WHAT YOU ARE ASKED TO DO: Repeat the records exactly. Leave out the pictures.

THE RECORDS:
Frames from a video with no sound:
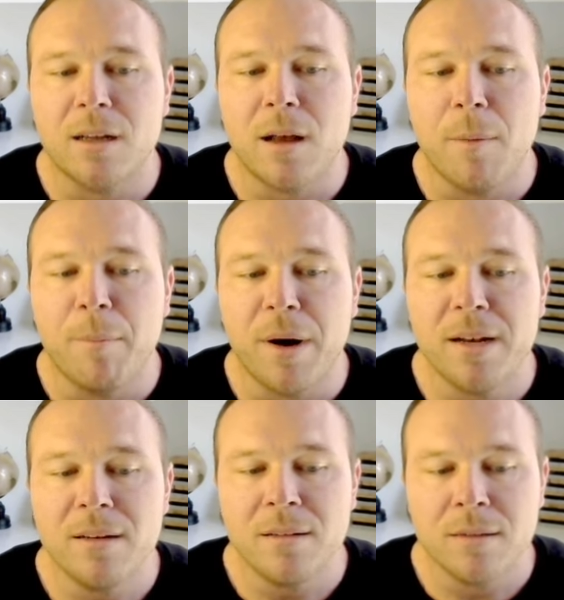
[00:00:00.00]
a
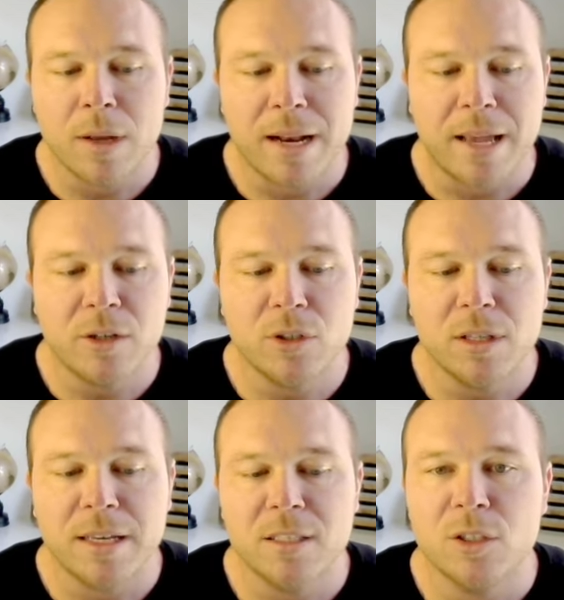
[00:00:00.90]
button, and I usually
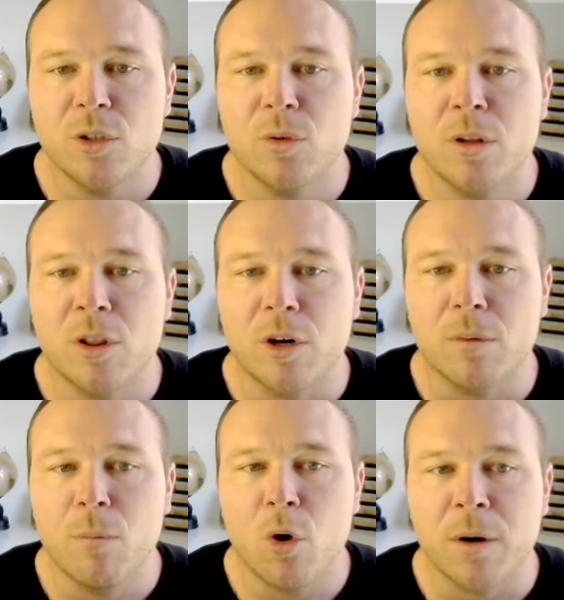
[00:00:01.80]
like to do
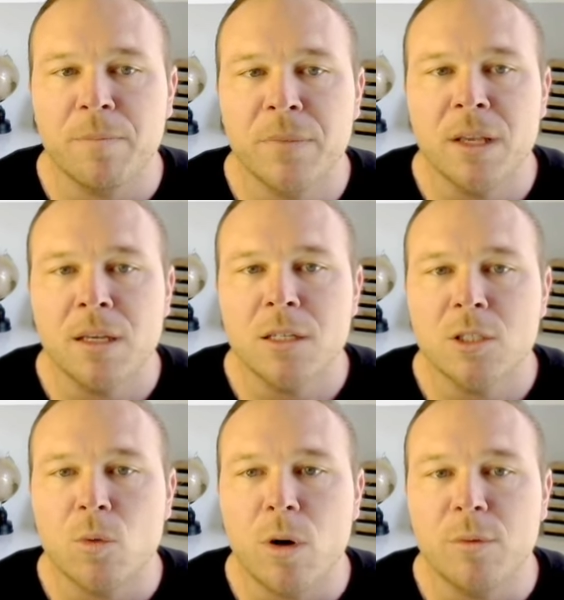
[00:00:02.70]
learn more.
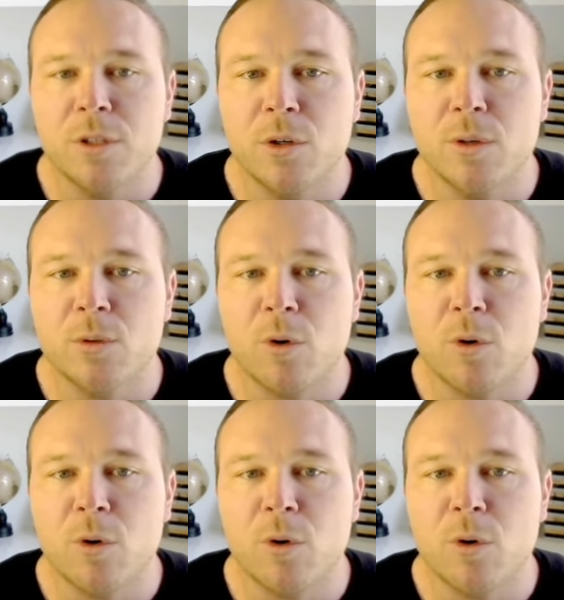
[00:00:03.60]
So what we'll do is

TASK RESPONSE:
Frames from a video with no sound:
[00:00:00.00]
a
[00:00:00.90]
button, and I usually
[00:00:01.80]
like to do
[00:00:02.70]
learn more.
[00:00:03.60]
So what we'll do is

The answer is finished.